--- What the task requires ---
Skip the pictures and return every entry exactly as written.

Items from a data source

━━━━━━━━━━━━━━━━━━━━━━━━━━━━━━

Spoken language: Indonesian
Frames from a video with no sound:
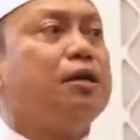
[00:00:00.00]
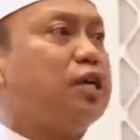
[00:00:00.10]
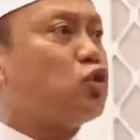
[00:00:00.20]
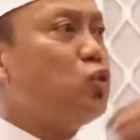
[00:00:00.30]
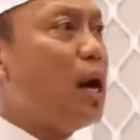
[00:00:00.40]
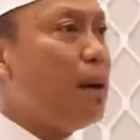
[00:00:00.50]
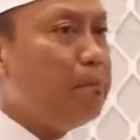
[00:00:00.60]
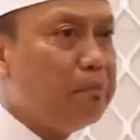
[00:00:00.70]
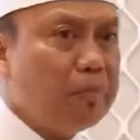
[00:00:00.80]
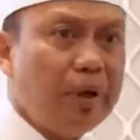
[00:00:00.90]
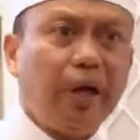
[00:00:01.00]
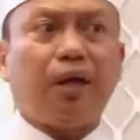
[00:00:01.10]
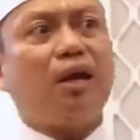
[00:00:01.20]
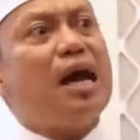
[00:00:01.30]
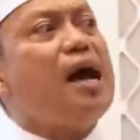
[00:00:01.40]
Dia sudah
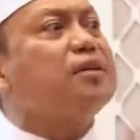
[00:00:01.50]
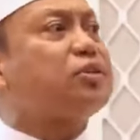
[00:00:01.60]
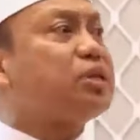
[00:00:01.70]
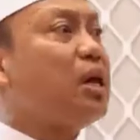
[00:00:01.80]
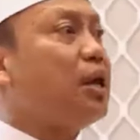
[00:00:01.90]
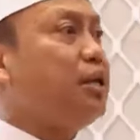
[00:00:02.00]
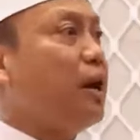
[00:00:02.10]
ikhlas.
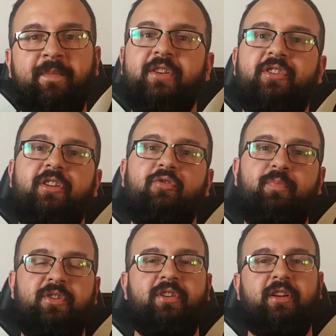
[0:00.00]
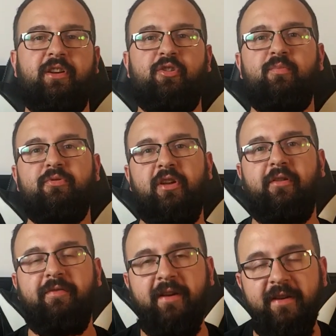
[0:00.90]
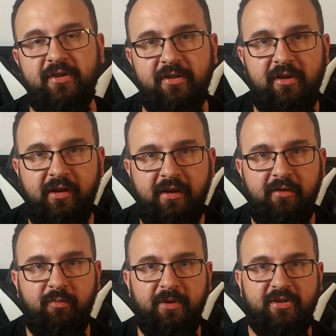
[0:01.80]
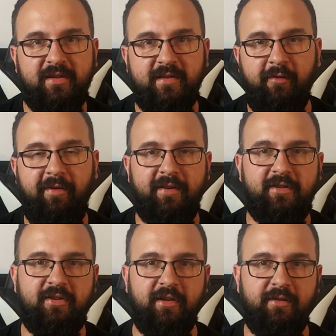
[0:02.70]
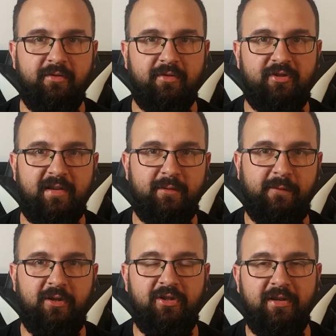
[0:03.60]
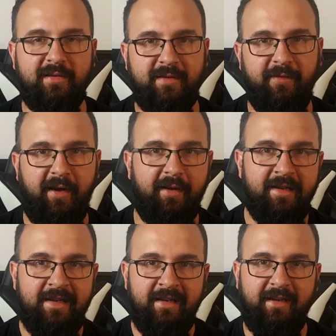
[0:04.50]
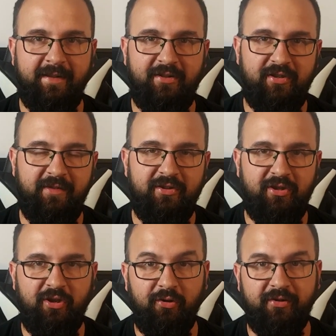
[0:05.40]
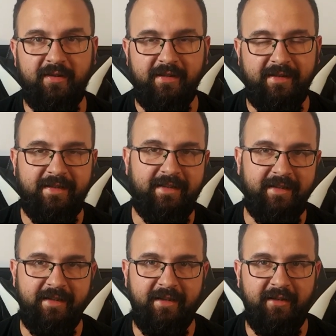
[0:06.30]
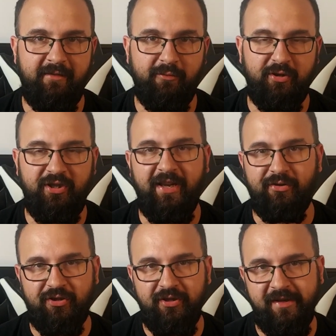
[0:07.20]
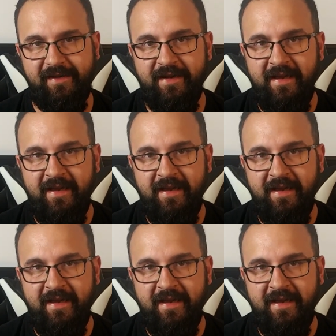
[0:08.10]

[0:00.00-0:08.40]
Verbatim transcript: jeżeli lubicie gry komputerowe, jeżeli lubicie cofać się do czasów dzieciństwa lat 90., 2000, e,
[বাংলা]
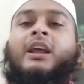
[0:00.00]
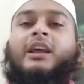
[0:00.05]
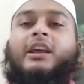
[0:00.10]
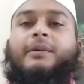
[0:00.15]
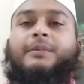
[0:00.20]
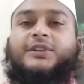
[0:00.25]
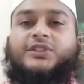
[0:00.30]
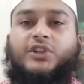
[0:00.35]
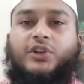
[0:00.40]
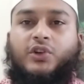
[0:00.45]

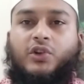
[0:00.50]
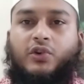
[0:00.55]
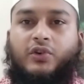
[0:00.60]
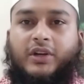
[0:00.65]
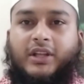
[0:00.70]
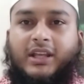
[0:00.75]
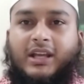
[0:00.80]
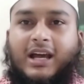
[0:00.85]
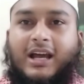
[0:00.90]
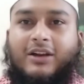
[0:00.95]
এ বিষয়গুলো
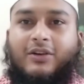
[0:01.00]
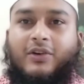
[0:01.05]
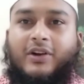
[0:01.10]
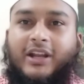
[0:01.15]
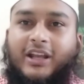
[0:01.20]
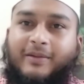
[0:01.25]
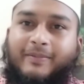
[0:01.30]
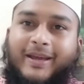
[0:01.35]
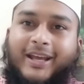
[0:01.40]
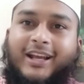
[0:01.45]
নিয়ে আরো
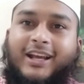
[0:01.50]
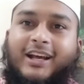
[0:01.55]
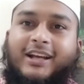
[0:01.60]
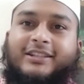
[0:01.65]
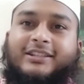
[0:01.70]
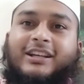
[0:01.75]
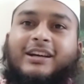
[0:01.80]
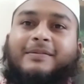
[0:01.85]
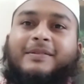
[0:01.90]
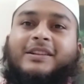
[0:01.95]
অনেক ব্যাখ্যা
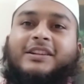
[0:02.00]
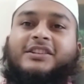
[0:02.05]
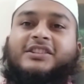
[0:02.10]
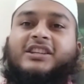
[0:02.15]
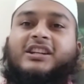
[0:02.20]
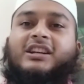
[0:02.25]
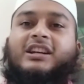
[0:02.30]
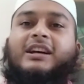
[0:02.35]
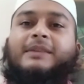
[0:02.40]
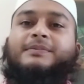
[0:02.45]
আছে আমাদের
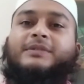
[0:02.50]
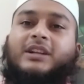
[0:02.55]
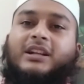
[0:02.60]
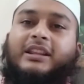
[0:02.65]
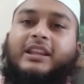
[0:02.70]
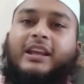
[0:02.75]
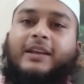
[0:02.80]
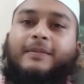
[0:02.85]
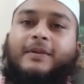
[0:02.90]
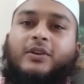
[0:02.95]
চ্যানেলে
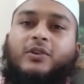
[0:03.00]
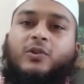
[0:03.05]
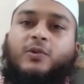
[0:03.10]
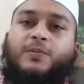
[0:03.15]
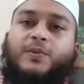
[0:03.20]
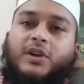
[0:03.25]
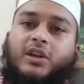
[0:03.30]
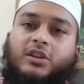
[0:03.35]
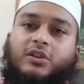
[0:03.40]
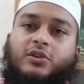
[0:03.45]
আপনারা দেখবেন
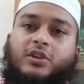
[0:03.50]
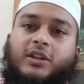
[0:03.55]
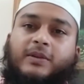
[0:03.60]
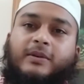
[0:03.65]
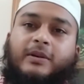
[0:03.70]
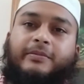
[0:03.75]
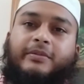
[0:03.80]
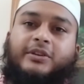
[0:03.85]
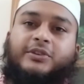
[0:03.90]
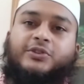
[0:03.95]
উপকৃত হতে
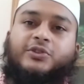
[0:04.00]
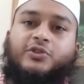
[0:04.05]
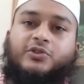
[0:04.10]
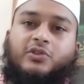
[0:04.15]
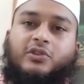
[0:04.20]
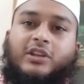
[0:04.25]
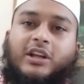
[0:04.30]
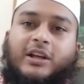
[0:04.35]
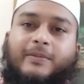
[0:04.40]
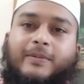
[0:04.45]
পারবেন
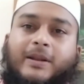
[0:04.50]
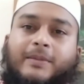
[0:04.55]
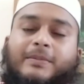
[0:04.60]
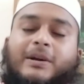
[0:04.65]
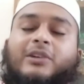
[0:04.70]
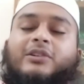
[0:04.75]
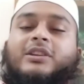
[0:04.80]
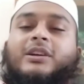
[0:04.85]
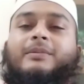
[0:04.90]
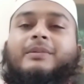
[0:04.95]
সুস্থ থাকবেন
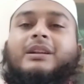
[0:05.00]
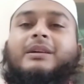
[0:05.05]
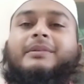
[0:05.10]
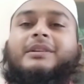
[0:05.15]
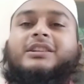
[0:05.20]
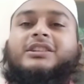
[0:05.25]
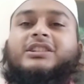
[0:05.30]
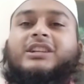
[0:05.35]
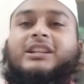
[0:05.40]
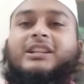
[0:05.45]
ভালো থাকবেন
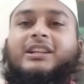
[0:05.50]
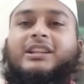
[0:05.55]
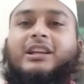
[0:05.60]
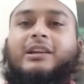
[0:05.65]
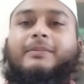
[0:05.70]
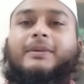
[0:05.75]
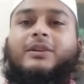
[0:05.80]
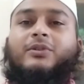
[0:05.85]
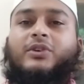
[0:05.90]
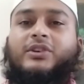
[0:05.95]
আমাদের সাথেই
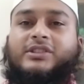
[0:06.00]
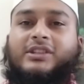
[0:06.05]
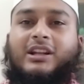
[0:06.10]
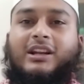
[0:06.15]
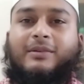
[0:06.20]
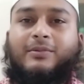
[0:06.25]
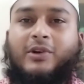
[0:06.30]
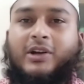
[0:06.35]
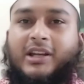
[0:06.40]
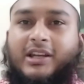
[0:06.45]
থাকবেন
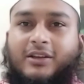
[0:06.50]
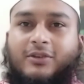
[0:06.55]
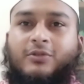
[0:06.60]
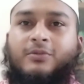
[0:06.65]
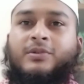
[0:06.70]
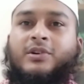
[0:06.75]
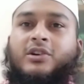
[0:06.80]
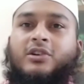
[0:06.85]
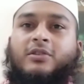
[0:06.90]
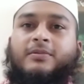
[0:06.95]
আসসালামু
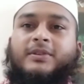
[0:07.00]
আলাইকুম ও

━━━━━━━━━━━━━━━━━━━━━━━━━━━━━━

--- Exercise response ---
Spoken language: Indonesian
Frames from a video with no sound:
[00:00:00.00]
[00:00:00.10]
[00:00:00.20]
[00:00:00.30]
[00:00:00.40]
[00:00:00.50]
[00:00:00.60]
[00:00:00.70]
[00:00:00.80]
[00:00:00.90]
[00:00:01.00]
[00:00:01.10]
[00:00:01.20]
[00:00:01.30]
[00:00:01.40]
Dia sudah
[00:00:01.50]
[00:00:01.60]
[00:00:01.70]
[00:00:01.80]
[00:00:01.90]
[00:00:02.00]
[00:00:02.10]
ikhlas.
[0:00.00]
[0:00.90]
[0:01.80]
[0:02.70]
[0:03.60]
[0:04.50]
[0:05.40]
[0:06.30]
[0:07.20]
[0:08.10]

[0:00.00-0:08.40]
Verbatim transcript: jeżeli lubicie gry komputerowe, jeżeli lubicie cofać się do czasów dzieciństwa lat 90., 2000, e,
[বাংলা]
[0:00.00]
[0:00.05]
[0:00.10]
[0:00.15]
[0:00.20]
[0:00.25]
[0:00.30]
[0:00.35]
[0:00.40]
[0:00.45]

[0:00.50]
[0:00.55]
[0:00.60]
[0:00.65]
[0:00.70]
[0:00.75]
[0:00.80]
[0:00.85]
[0:00.90]
[0:00.95]
এ বিষয়গুলো
[0:01.00]
[0:01.05]
[0:01.10]
[0:01.15]
[0:01.20]
[0:01.25]
[0:01.30]
[0:01.35]
[0:01.40]
[0:01.45]
নিয়ে আরো
[0:01.50]
[0:01.55]
[0:01.60]
[0:01.65]
[0:01.70]
[0:01.75]
[0:01.80]
[0:01.85]
[0:01.90]
[0:01.95]
অনেক ব্যাখ্যা
[0:02.00]
[0:02.05]
[0:02.10]
[0:02.15]
[0:02.20]
[0:02.25]
[0:02.30]
[0:02.35]
[0:02.40]
[0:02.45]
আছে আমাদের
[0:02.50]
[0:02.55]
[0:02.60]
[0:02.65]
[0:02.70]
[0:02.75]
[0:02.80]
[0:02.85]
[0:02.90]
[0:02.95]
চ্যানেলে
[0:03.00]
[0:03.05]
[0:03.10]
[0:03.15]
[0:03.20]
[0:03.25]
[0:03.30]
[0:03.35]
[0:03.40]
[0:03.45]
আপনারা দেখবেন
[0:03.50]
[0:03.55]
[0:03.60]
[0:03.65]
[0:03.70]
[0:03.75]
[0:03.80]
[0:03.85]
[0:03.90]
[0:03.95]
উপকৃত হতে
[0:04.00]
[0:04.05]
[0:04.10]
[0:04.15]
[0:04.20]
[0:04.25]
[0:04.30]
[0:04.35]
[0:04.40]
[0:04.45]
পারবেন
[0:04.50]
[0:04.55]
[0:04.60]
[0:04.65]
[0:04.70]
[0:04.75]
[0:04.80]
[0:04.85]
[0:04.90]
[0:04.95]
সুস্থ থাকবেন
[0:05.00]
[0:05.05]
[0:05.10]
[0:05.15]
[0:05.20]
[0:05.25]
[0:05.30]
[0:05.35]
[0:05.40]
[0:05.45]
ভালো থাকবেন
[0:05.50]
[0:05.55]
[0:05.60]
[0:05.65]
[0:05.70]
[0:05.75]
[0:05.80]
[0:05.85]
[0:05.90]
[0:05.95]
আমাদের সাথেই
[0:06.00]
[0:06.05]
[0:06.10]
[0:06.15]
[0:06.20]
[0:06.25]
[0:06.30]
[0:06.35]
[0:06.40]
[0:06.45]
থাকবেন
[0:06.50]
[0:06.55]
[0:06.60]
[0:06.65]
[0:06.70]
[0:06.75]
[0:06.80]
[0:06.85]
[0:06.90]
[0:06.95]
আসসালামু
[0:07.00]
আলাইকুম ও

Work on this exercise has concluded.